"""

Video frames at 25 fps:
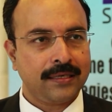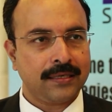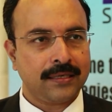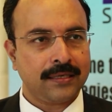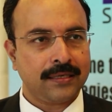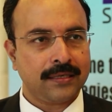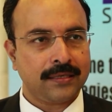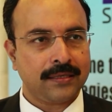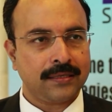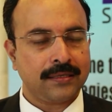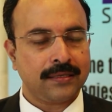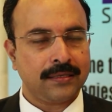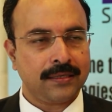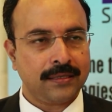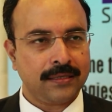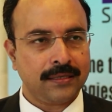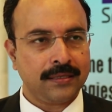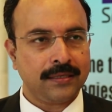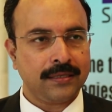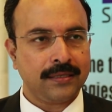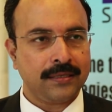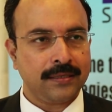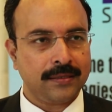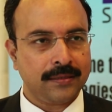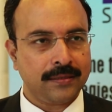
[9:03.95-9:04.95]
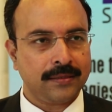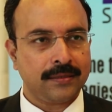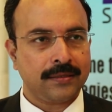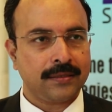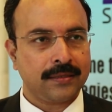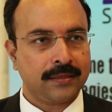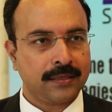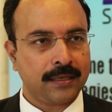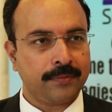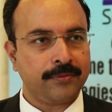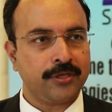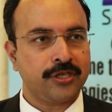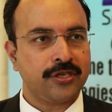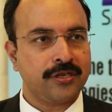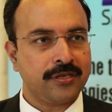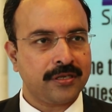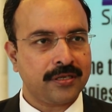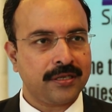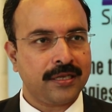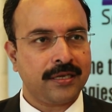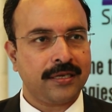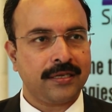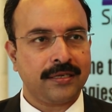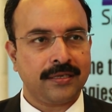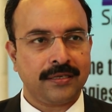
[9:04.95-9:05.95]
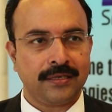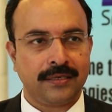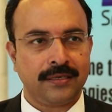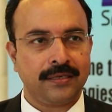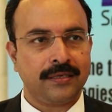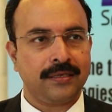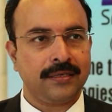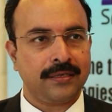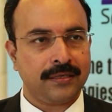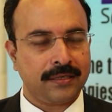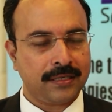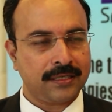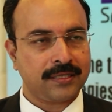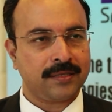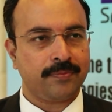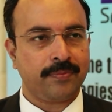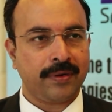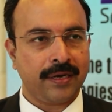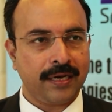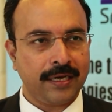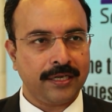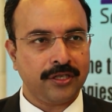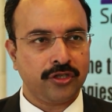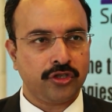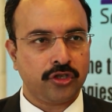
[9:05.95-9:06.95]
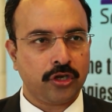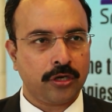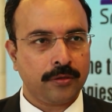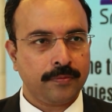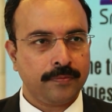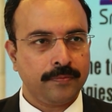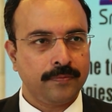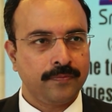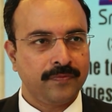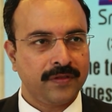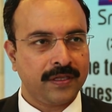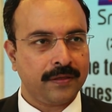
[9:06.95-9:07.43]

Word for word: The commissioner there does a brilliant job.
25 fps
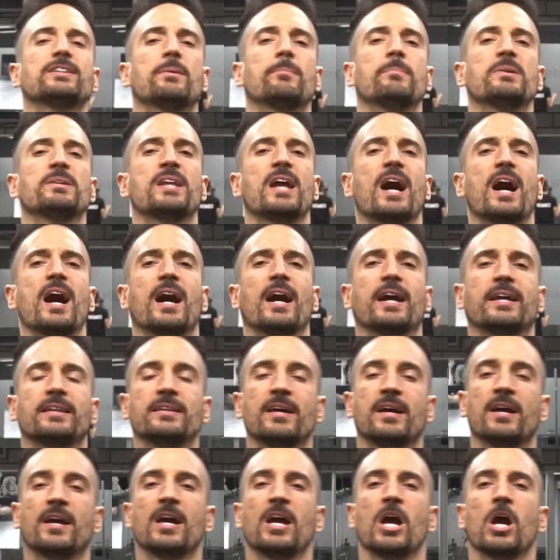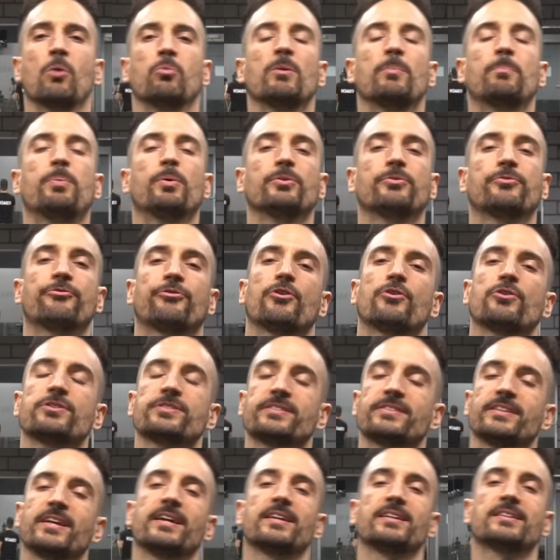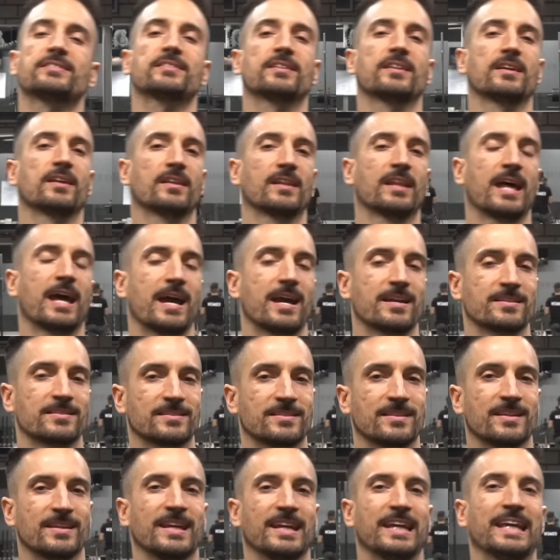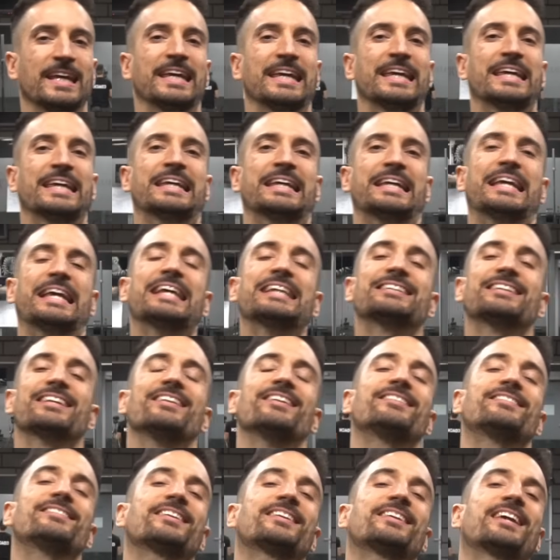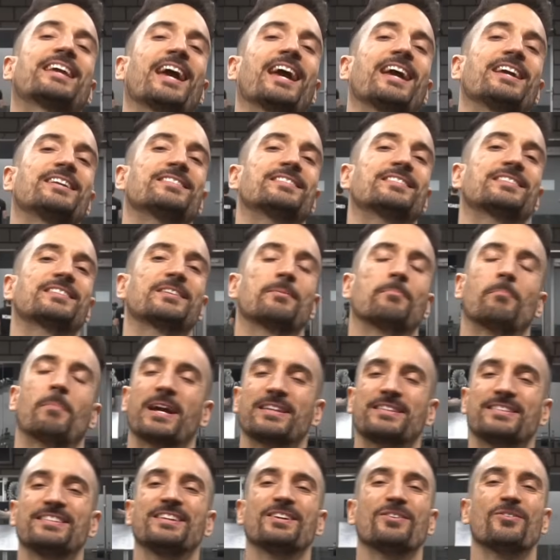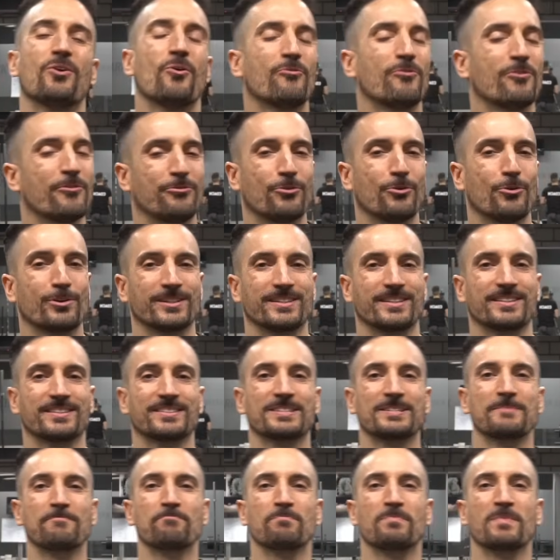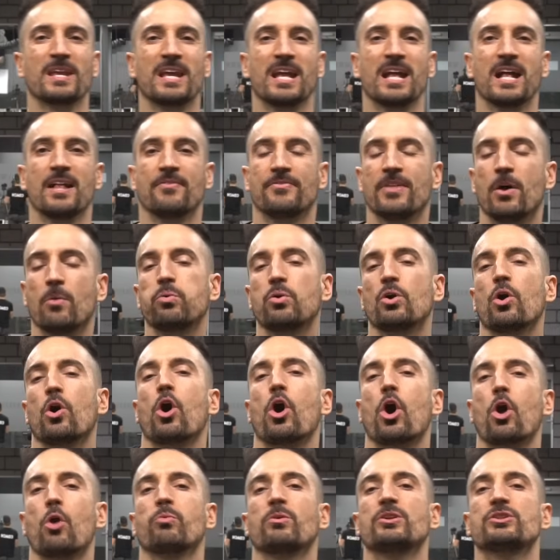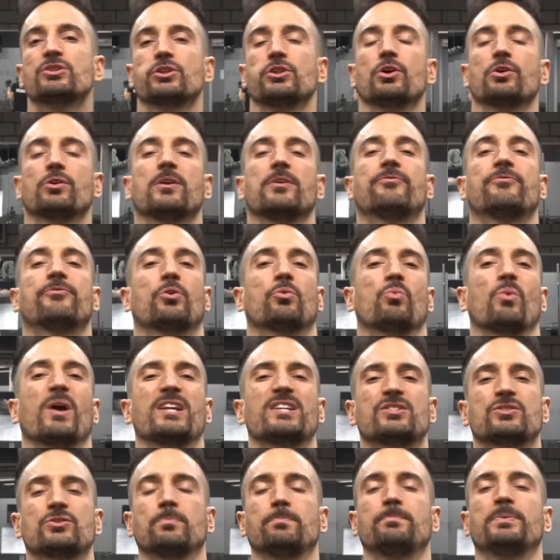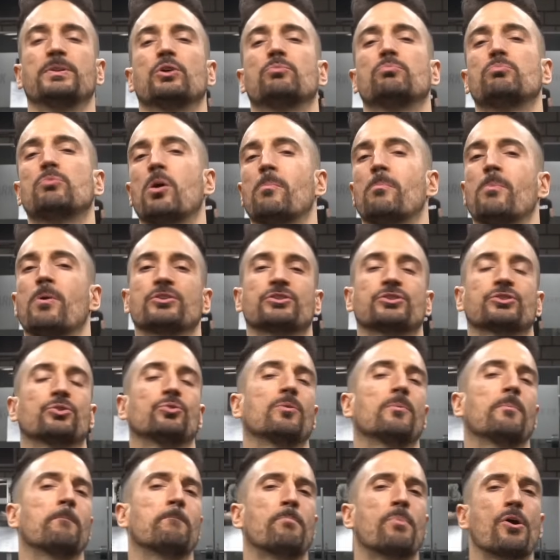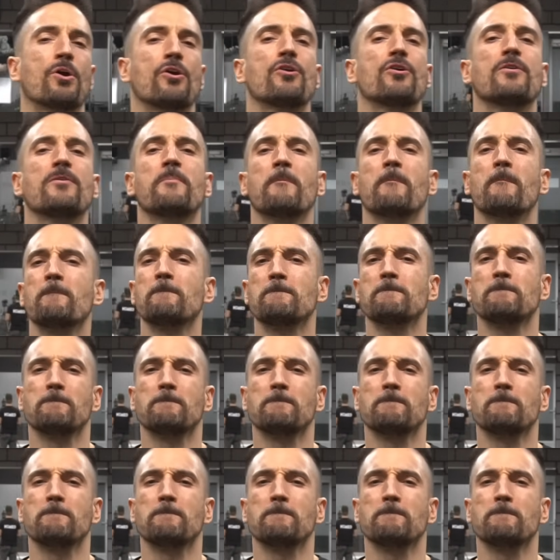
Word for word: number nine, we put first things last. Isn't it the case, my dear over forties, that we're always looking for ways to build more muscle, burn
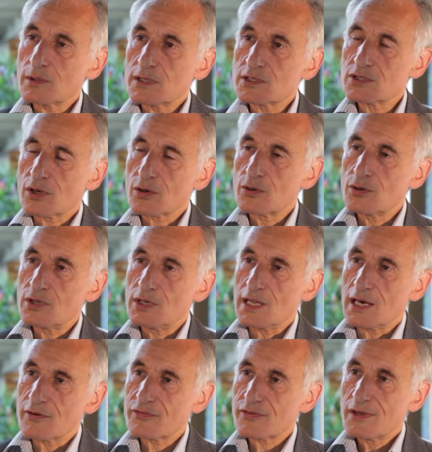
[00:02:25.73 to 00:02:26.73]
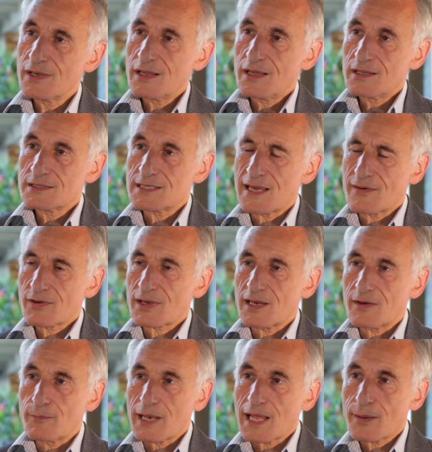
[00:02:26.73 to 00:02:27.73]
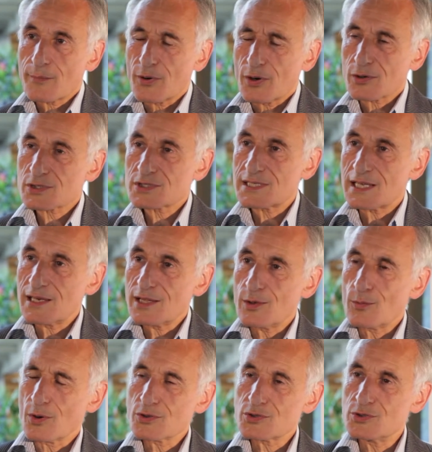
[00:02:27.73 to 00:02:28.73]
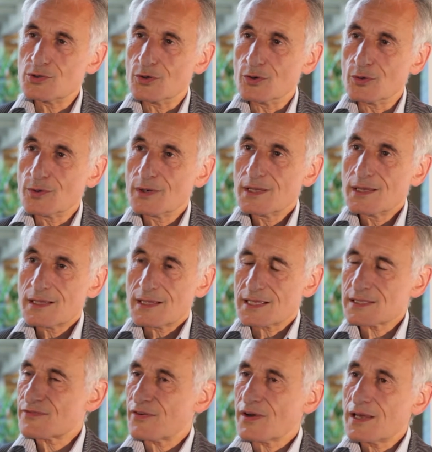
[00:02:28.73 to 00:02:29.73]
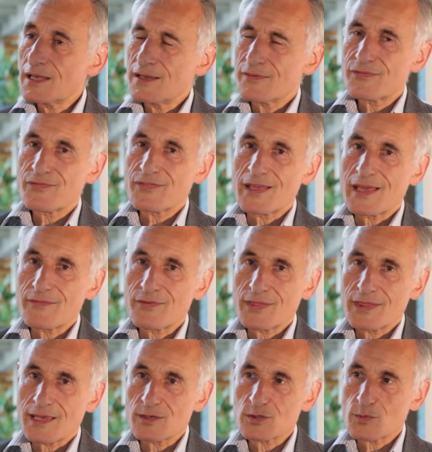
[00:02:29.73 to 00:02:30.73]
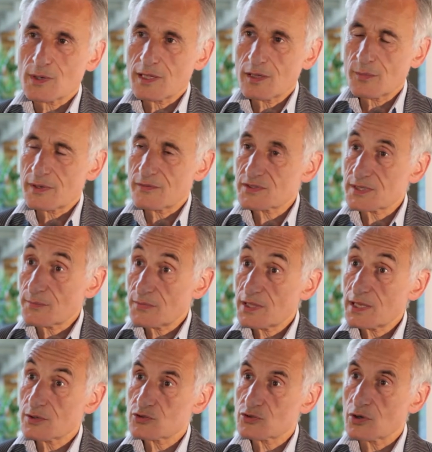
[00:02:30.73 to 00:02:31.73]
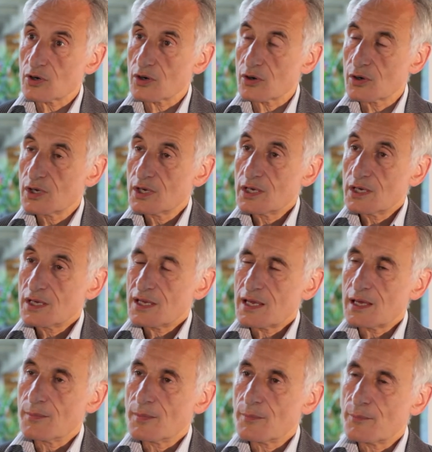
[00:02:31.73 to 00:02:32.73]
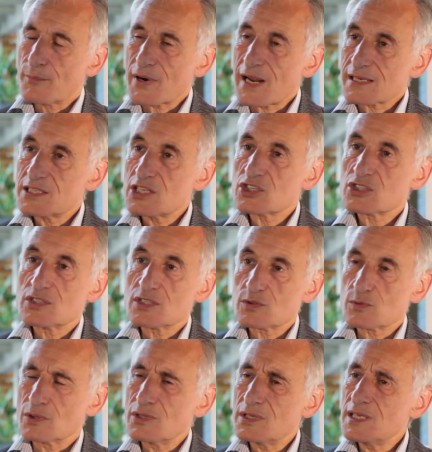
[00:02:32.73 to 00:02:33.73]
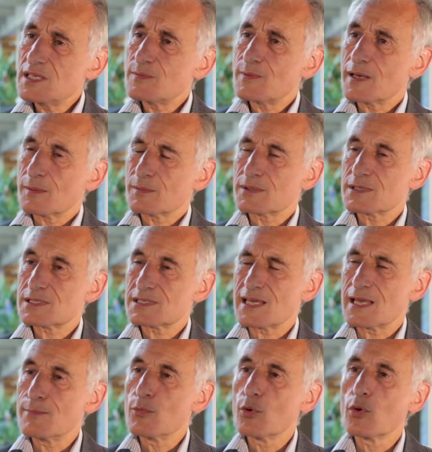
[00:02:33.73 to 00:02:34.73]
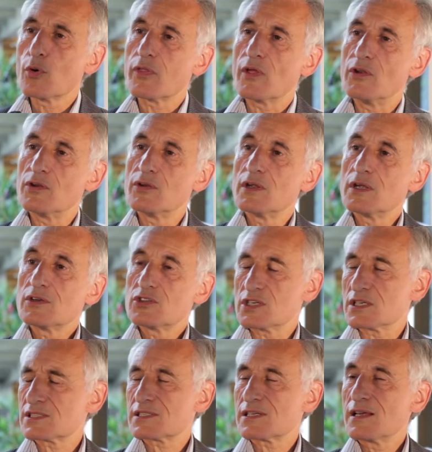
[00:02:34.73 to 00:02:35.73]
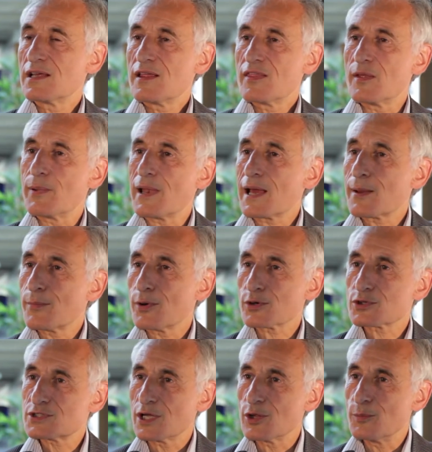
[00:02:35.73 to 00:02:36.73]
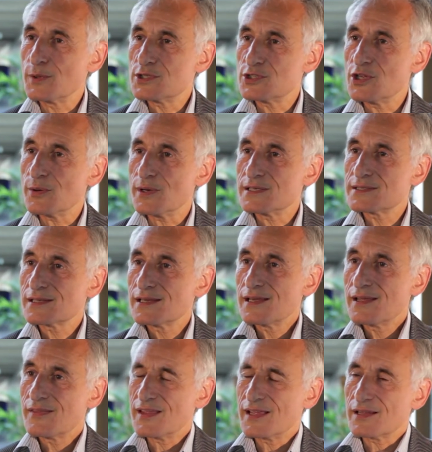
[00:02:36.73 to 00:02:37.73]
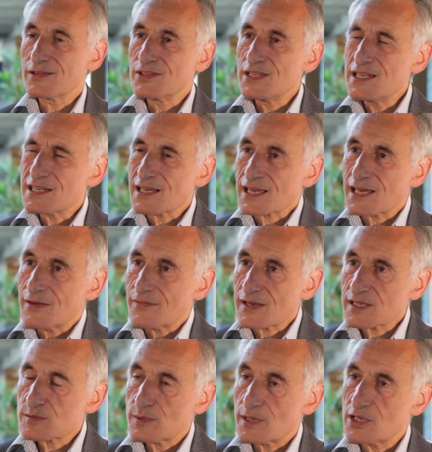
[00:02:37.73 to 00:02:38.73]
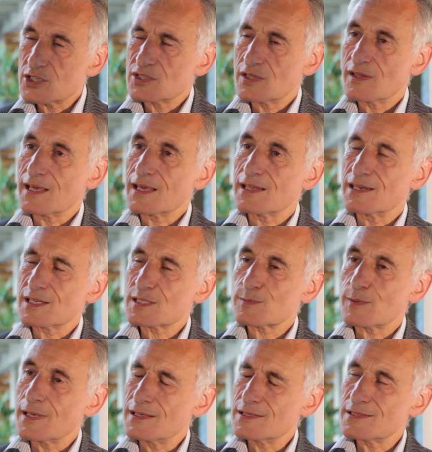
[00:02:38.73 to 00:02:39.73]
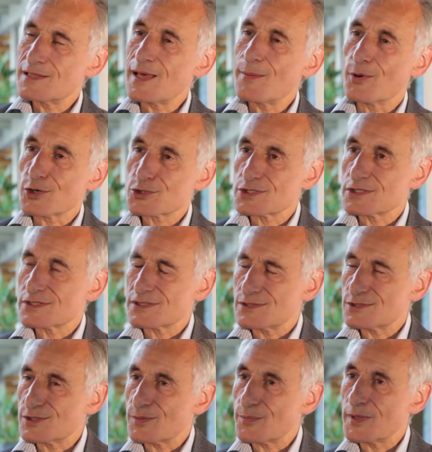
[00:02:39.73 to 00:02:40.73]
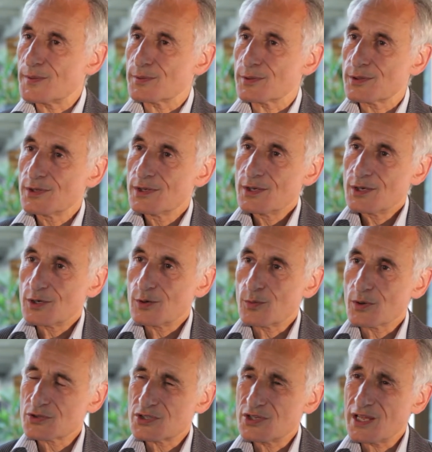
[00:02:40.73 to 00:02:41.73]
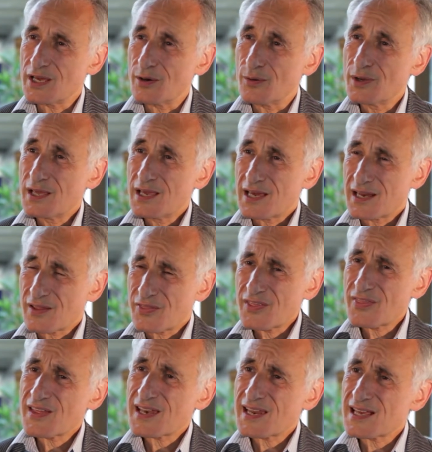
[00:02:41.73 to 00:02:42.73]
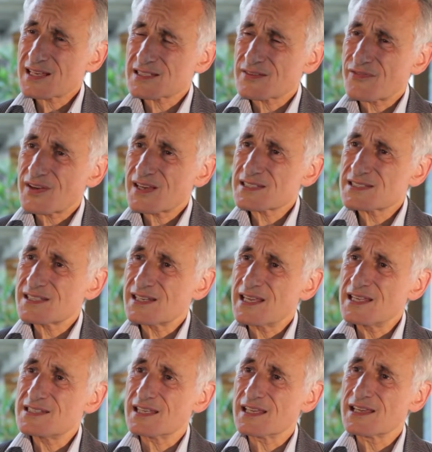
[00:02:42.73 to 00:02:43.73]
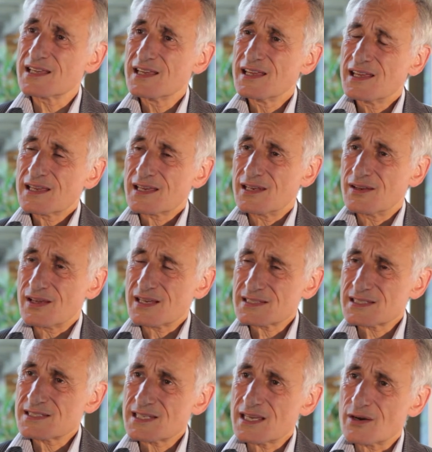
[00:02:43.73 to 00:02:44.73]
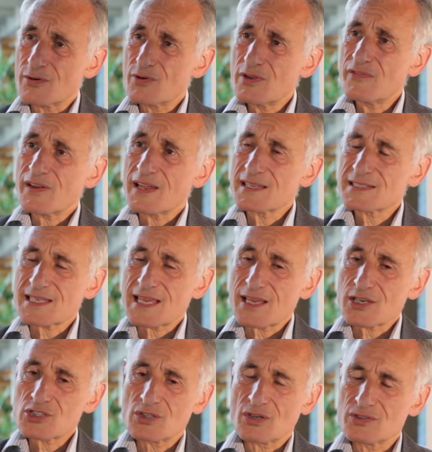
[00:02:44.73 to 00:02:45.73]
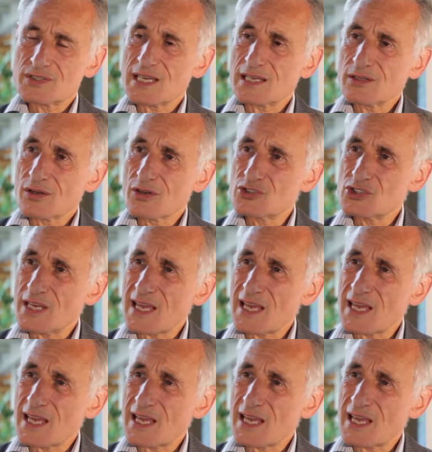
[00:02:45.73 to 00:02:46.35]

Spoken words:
It's not good enough to have a kind of black box telling you what to do. That's fine if everything goes well, but if something goes wrong, practitioners will need to be able to say more than just the black box told me to do it. They'll need a kind of explanation that they can explain to their bosses and to the people who want to know. And I think that has a fascinating, and as I say, a reflex action on technology.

"""

#### Task brief:
Take the lines from the start of the material to the line with "[00:02:30.73 to 00:02:31.73]", both included, and transcribe them exactly without the pictures.

#### Exercise solution:
Video frames at 25 fps:
[9:03.95-9:04.95]
[9:04.95-9:05.95]
[9:05.95-9:06.95]
[9:06.95-9:07.43]

Word for word: The commissioner there does a brilliant job.
25 fps
Word for word: number nine, we put first things last. Isn't it the case, my dear over forties, that we're always looking for ways to build more muscle, burn
[00:02:25.73 to 00:02:26.73]
[00:02:26.73 to 00:02:27.73]
[00:02:27.73 to 00:02:28.73]
[00:02:28.73 to 00:02:29.73]
[00:02:29.73 to 00:02:30.73]
[00:02:30.73 to 00:02:31.73]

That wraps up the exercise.